The problem: Verbatim output of the lines below is required, with the images omitted.

(Records from a collection)
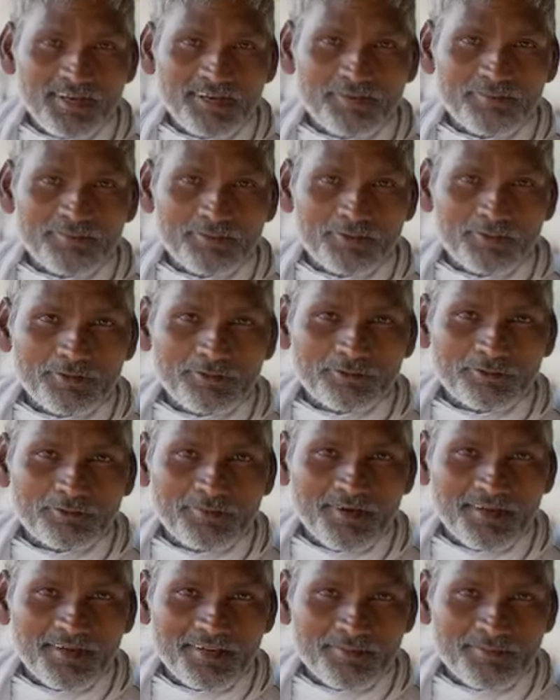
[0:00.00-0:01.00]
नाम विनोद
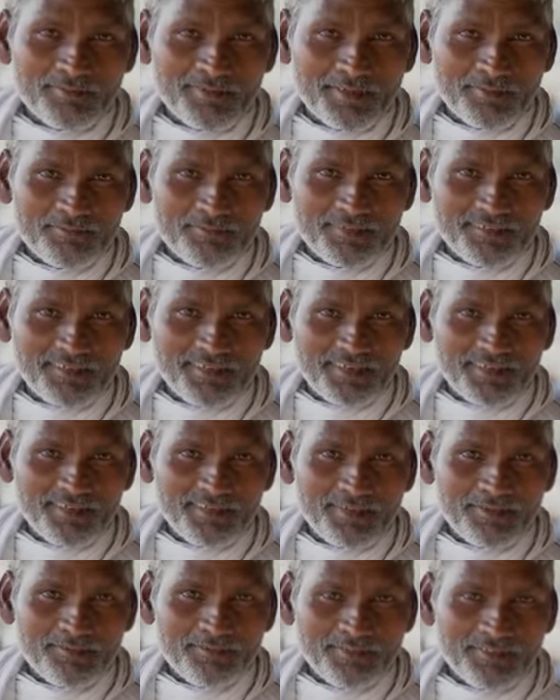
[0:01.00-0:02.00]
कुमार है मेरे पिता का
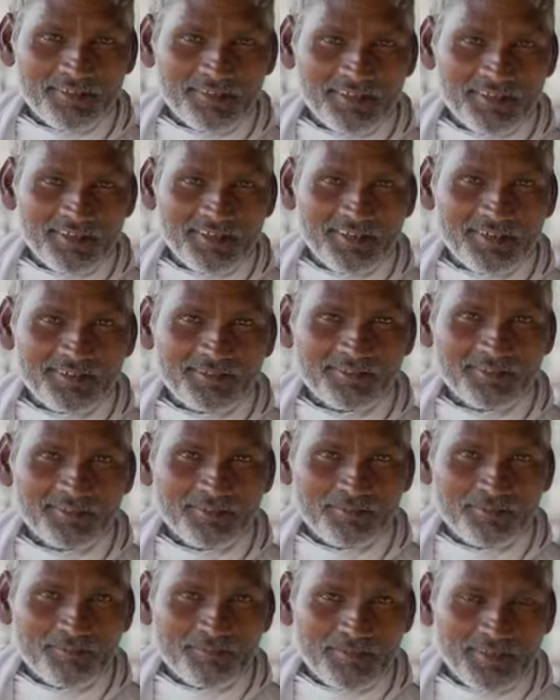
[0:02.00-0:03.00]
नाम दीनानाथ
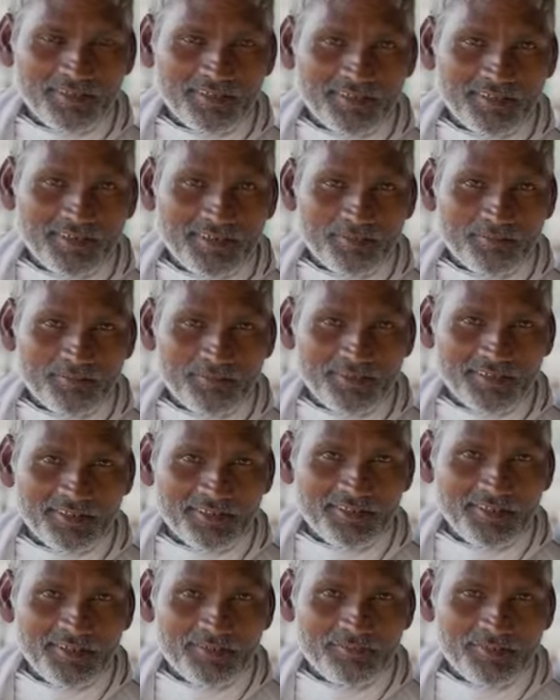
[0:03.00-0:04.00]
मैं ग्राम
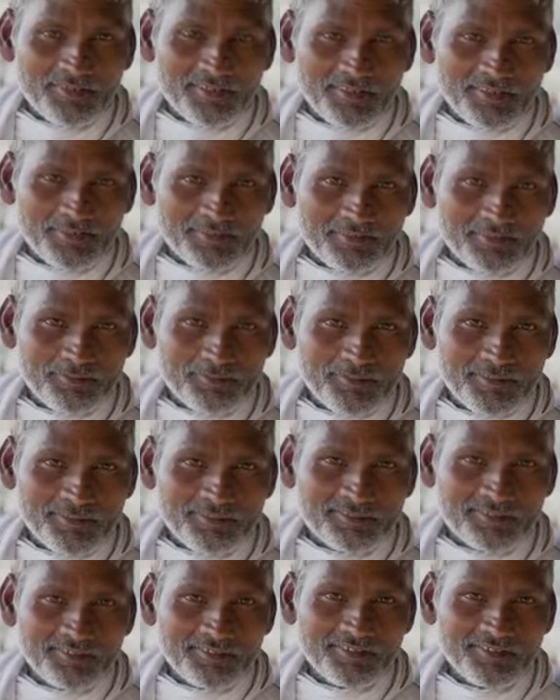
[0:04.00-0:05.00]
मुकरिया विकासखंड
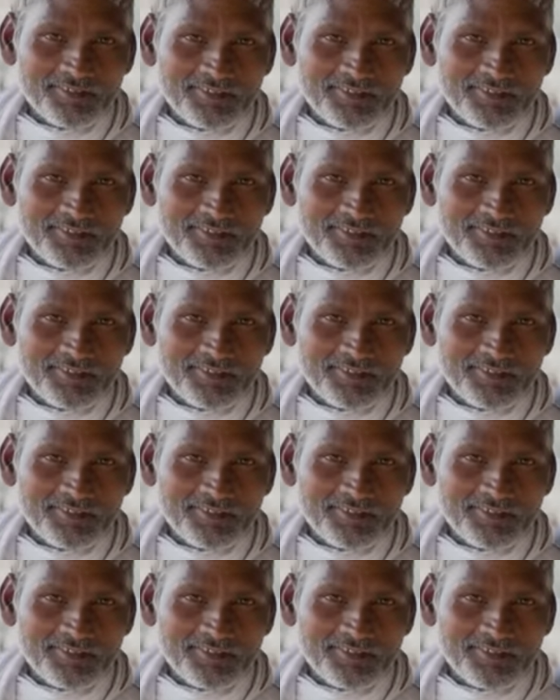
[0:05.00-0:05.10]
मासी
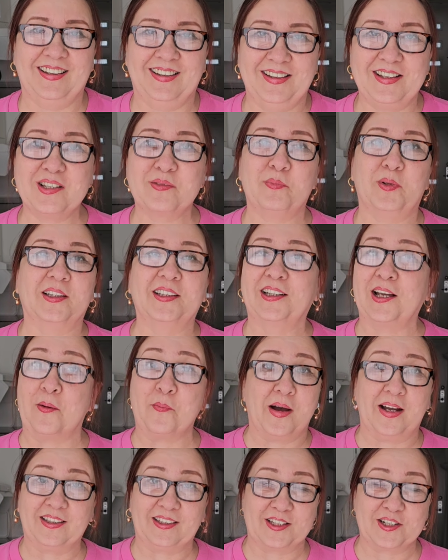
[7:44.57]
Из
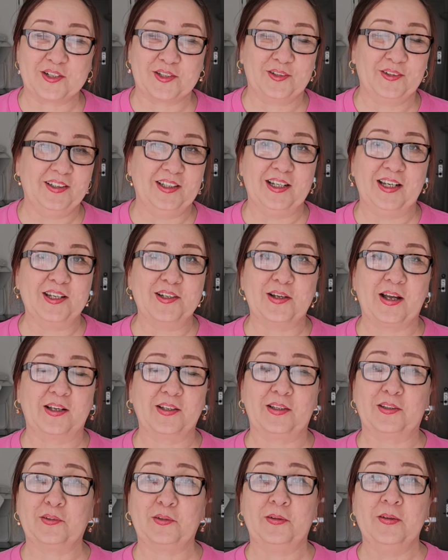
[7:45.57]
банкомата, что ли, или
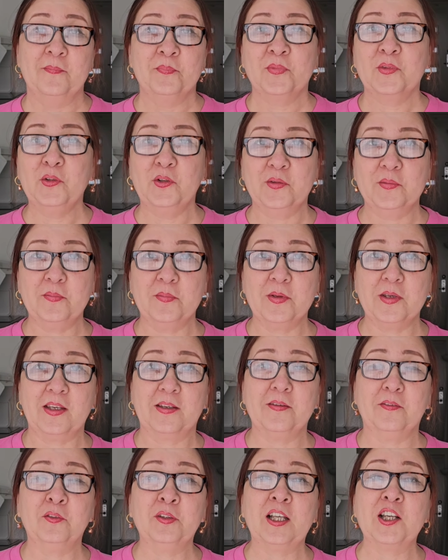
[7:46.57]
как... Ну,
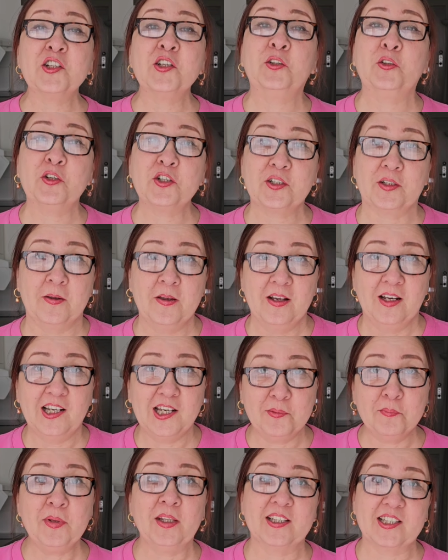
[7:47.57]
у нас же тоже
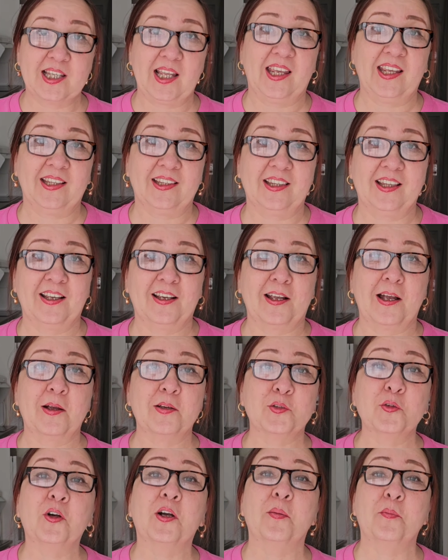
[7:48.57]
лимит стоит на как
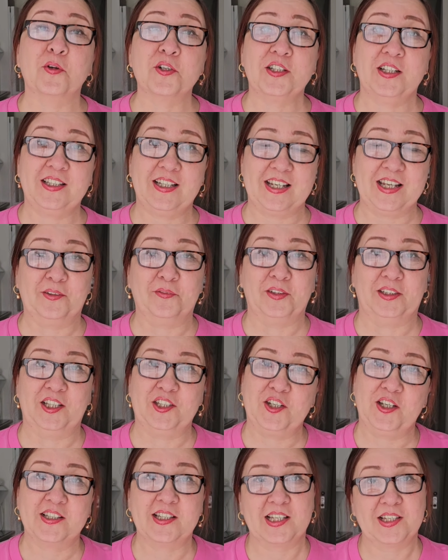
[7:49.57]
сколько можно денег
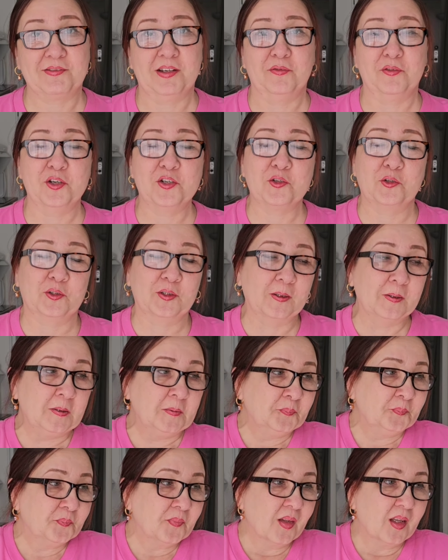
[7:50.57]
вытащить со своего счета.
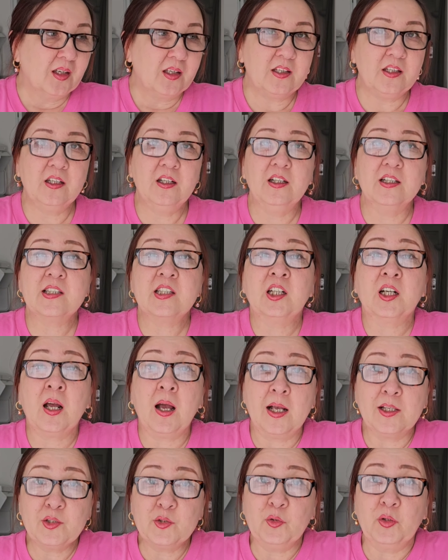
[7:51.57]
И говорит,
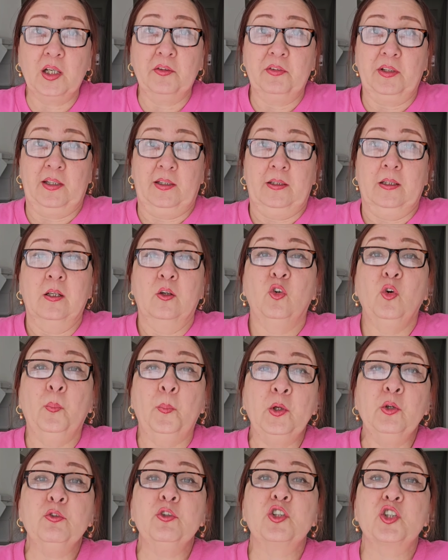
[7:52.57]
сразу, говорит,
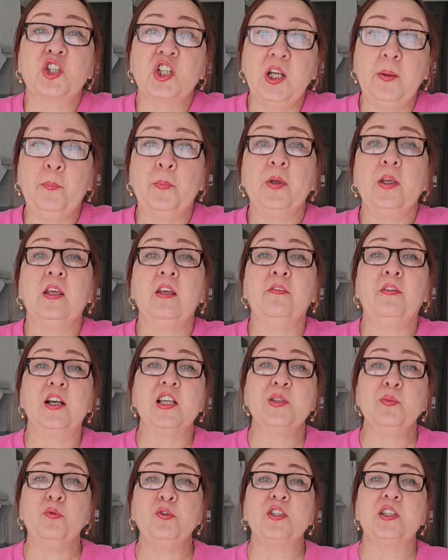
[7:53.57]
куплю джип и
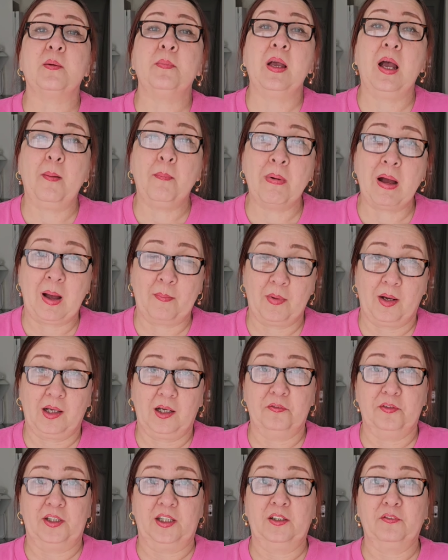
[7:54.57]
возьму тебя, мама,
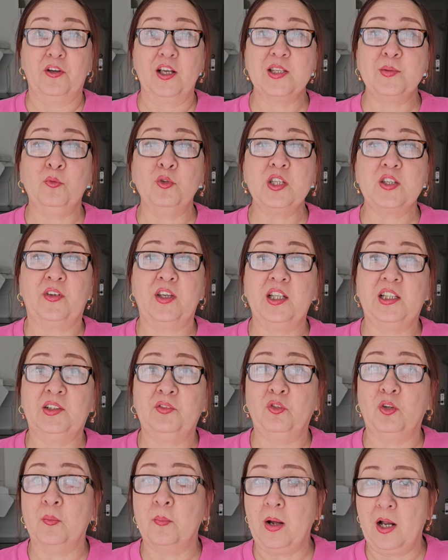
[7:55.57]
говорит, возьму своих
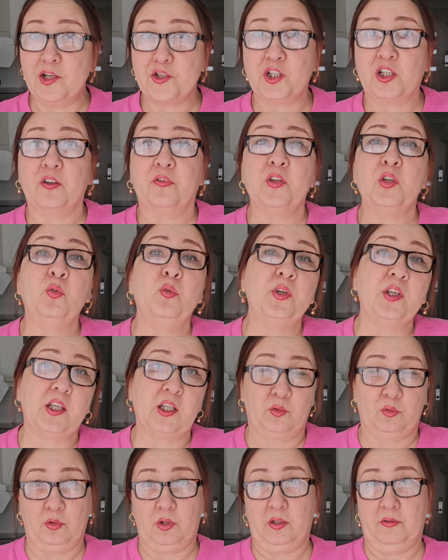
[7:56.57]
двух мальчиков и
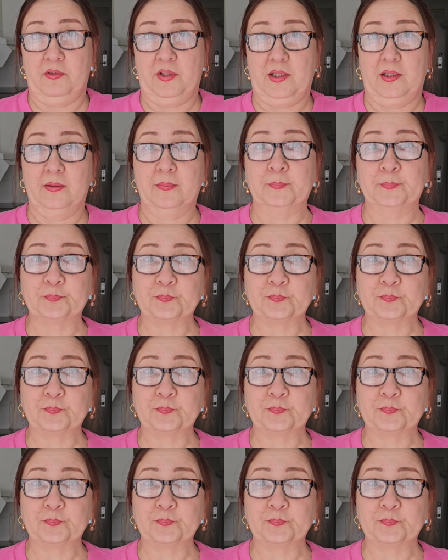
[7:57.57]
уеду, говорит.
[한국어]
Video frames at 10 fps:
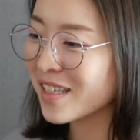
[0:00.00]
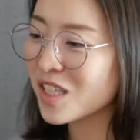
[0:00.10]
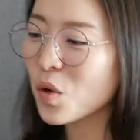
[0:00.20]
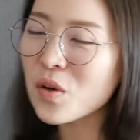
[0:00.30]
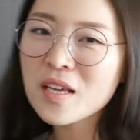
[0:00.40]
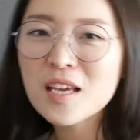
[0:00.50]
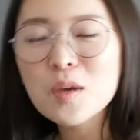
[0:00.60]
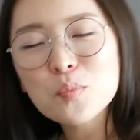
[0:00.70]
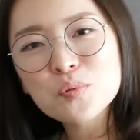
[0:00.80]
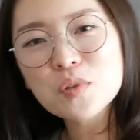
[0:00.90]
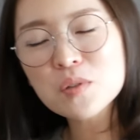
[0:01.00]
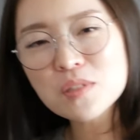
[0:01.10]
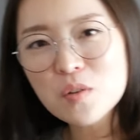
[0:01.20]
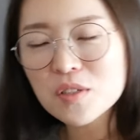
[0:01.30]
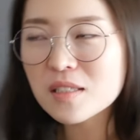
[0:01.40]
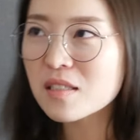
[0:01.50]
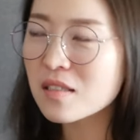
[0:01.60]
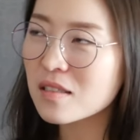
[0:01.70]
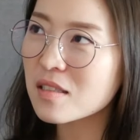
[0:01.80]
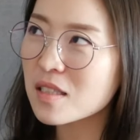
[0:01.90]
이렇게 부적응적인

Response:
[0:00.00-0:01.00]
नाम विनोद
[0:01.00-0:02.00]
कुमार है मेरे पिता का
[0:02.00-0:03.00]
नाम दीनानाथ
[0:03.00-0:04.00]
मैं ग्राम
[0:04.00-0:05.00]
मुकरिया विकासखंड
[0:05.00-0:05.10]
मासी
[7:44.57]
Из
[7:45.57]
банкомата, что ли, или
[7:46.57]
как... Ну,
[7:47.57]
у нас же тоже
[7:48.57]
лимит стоит на как
[7:49.57]
сколько можно денег
[7:50.57]
вытащить со своего счета.
[7:51.57]
И говорит,
[7:52.57]
сразу, говорит,
[7:53.57]
куплю джип и
[7:54.57]
возьму тебя, мама,
[7:55.57]
говорит, возьму своих
[7:56.57]
двух мальчиков и
[7:57.57]
уеду, говорит.
[한국어]
Video frames at 10 fps:
[0:00.00]
[0:00.10]
[0:00.20]
[0:00.30]
[0:00.40]
[0:00.50]
[0:00.60]
[0:00.70]
[0:00.80]
[0:00.90]
[0:01.00]
[0:01.10]
[0:01.20]
[0:01.30]
[0:01.40]
[0:01.50]
[0:01.60]
[0:01.70]
[0:01.80]
[0:01.90]
이렇게 부적응적인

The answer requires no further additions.